Last Friday night I hit up the 1st Annual Humboldt High Grade Harvest Gala at the Mateel Community Center in Redway. It was kind of fancy. I saw a limo at the entrance to the event (limos are rare in Redway), and when I entered the Chalice Palace VIP lounge I was presented with a longstem red rose, like Humboldt royalty.

The event was produced by Satori Movement and More Love Productions. It ran on Friday and Saturday from noon till late, and it came on the heels of the Mateel’s Hempfest. Friday was rainy and sort of cold, a good Humboldt night for a harvest party. The gist of the HHGH Gala from the Mateel’s website:

“…a premier gathering to celebrate the harvest season with two days of edutainment bringing top tier music, world renowned speakers, vendors and great vibes to the community.”

Edutainment, music, vendors, good vibes and weed, lots of weed. But the Gala wasn’t a cannabis competition, it was a weed party. Admission was $55 for a one-day pass, $100 for a two-day pass, $215 for a two-day “215 VIP” pass or an additional $115 to upgrade a one-day pass to VIP. VIP meant Chalice Palace access and a goodie bag.

The admission price made me skeptical, I thought it was high. But the event was well-attended, at least on Friday night. I got there just after six, in time for the second half of “The Current Dispensary Landscape and What Purchasers Want From Patients” panel in the edutainment tent.

The panel was composed of four men, including Kevin Jodrey from Garberville’s medical marijuana dispensary Wonderland Nursery. There was gender imbalance. A quick tally of the seated audience at this panel yielded a 13:6 ratio of men to women. Other panels featured women, just not this one.
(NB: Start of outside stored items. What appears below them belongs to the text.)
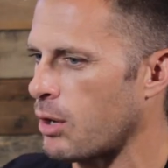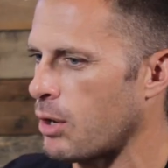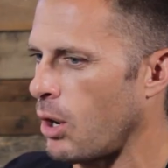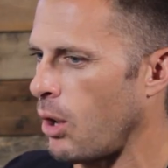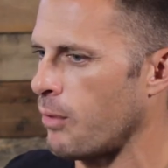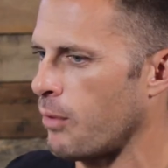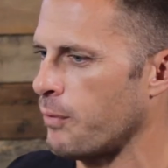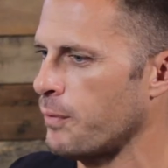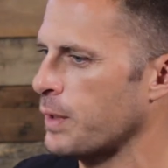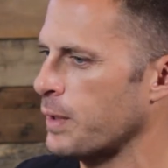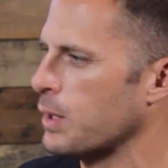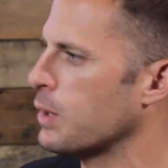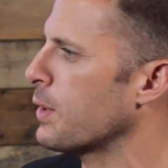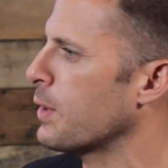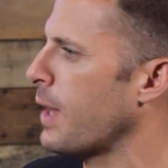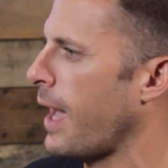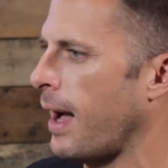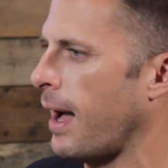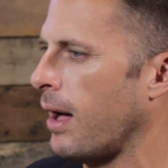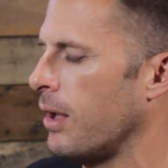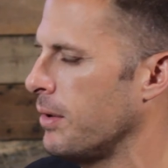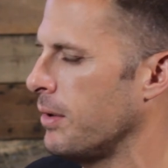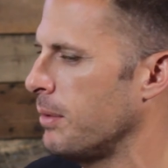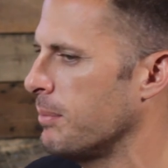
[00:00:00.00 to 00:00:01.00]
it all figured
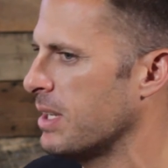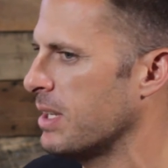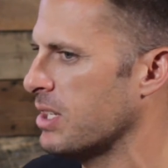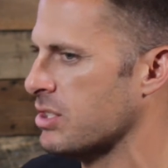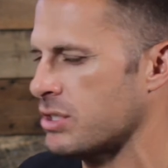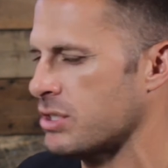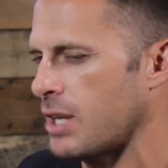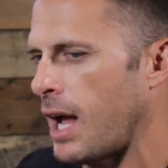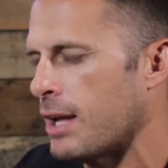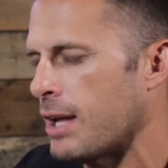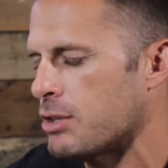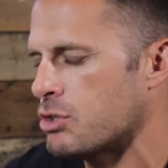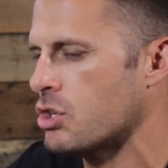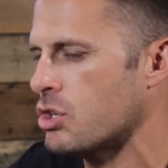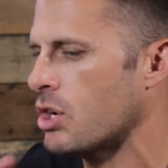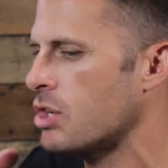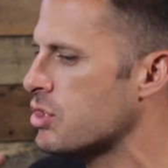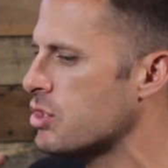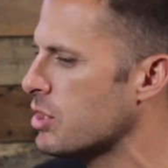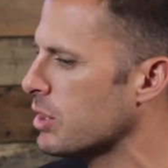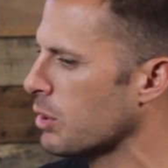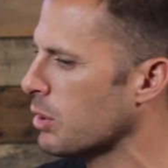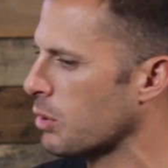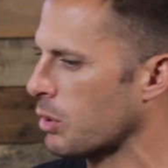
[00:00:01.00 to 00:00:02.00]
out. I mean, it's not
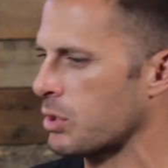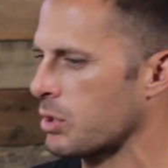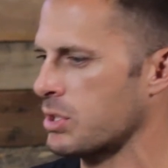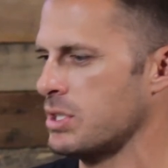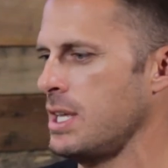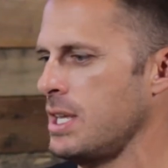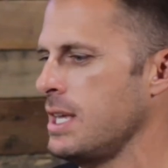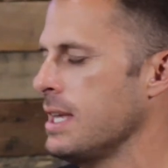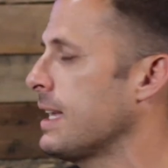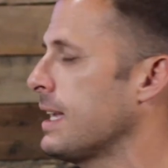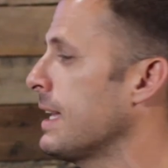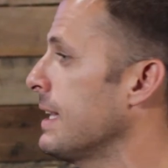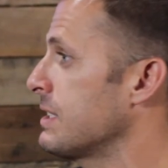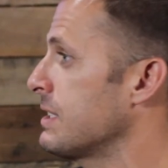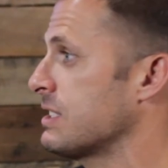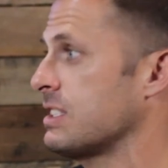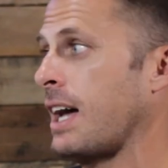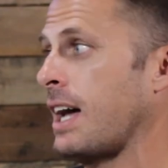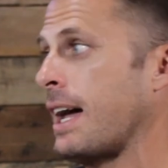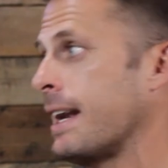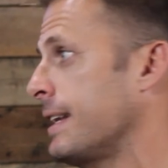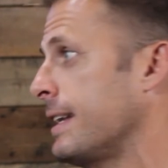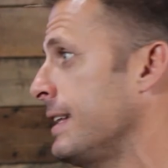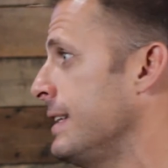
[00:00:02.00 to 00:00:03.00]
judging or critiquing. It's
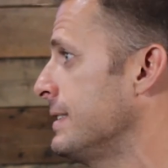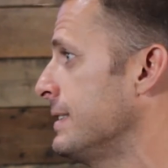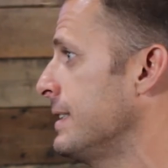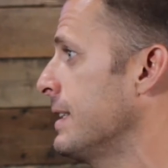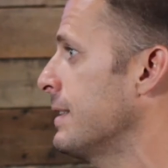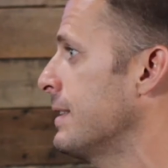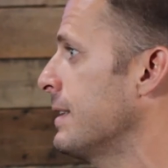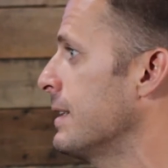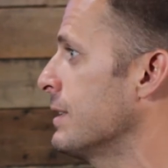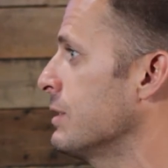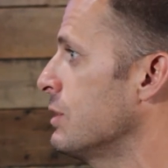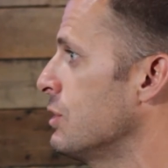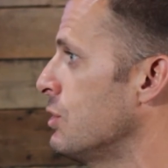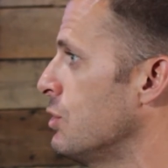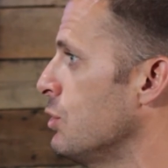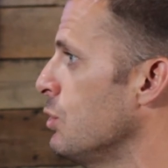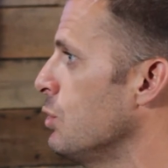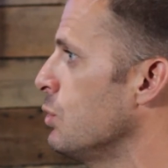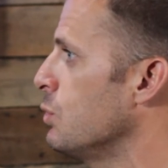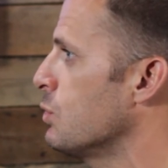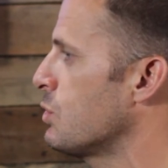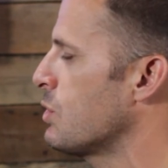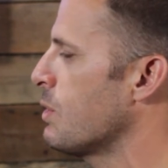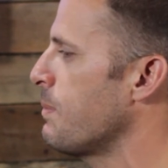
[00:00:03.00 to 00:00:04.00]
not an easy thing sure. to
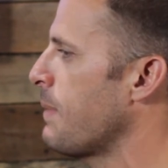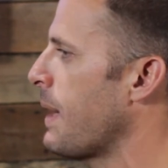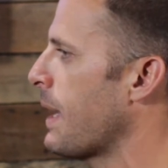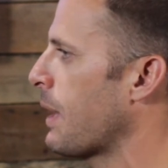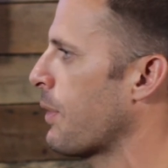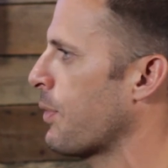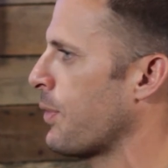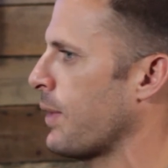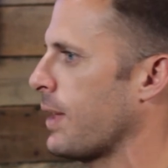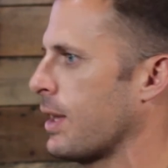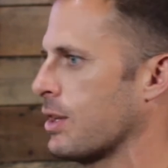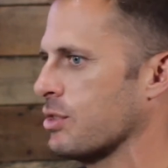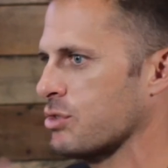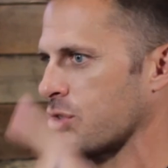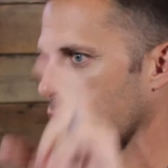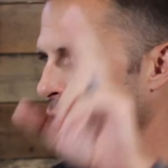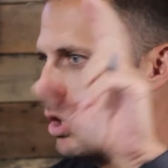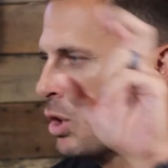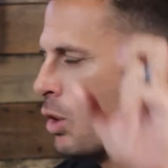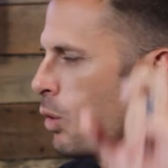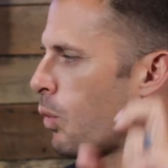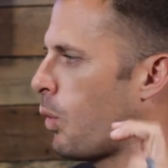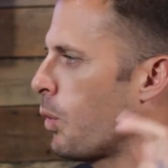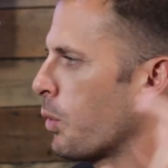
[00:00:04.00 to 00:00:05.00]
do to make things
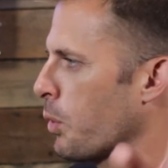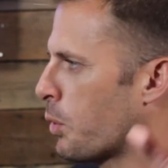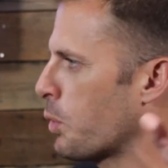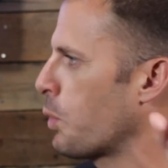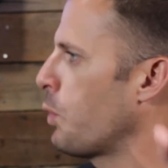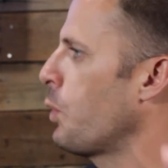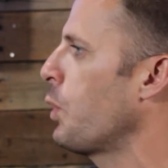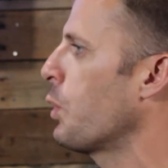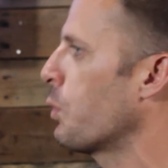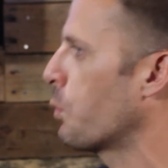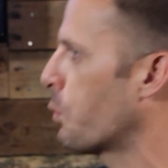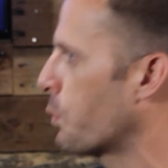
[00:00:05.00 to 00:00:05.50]
quote unquote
The audience was engaged and asking thoughtful questions. The panelists discussed transportation tips, like how official-looking paperwork can go a long way in a law enforcement mixup when you’re carrying pounds. They discussed self-titration for dosing because cannabis is too illegal for science. They discussed a number of specific topics.

Other panel discussions covered staying organic, light deprivation techniques and soil building versus buying. Saturday’s panel topics included Emerald Triangle tourism, bookkeeping and accounting for growers and handling police encounters.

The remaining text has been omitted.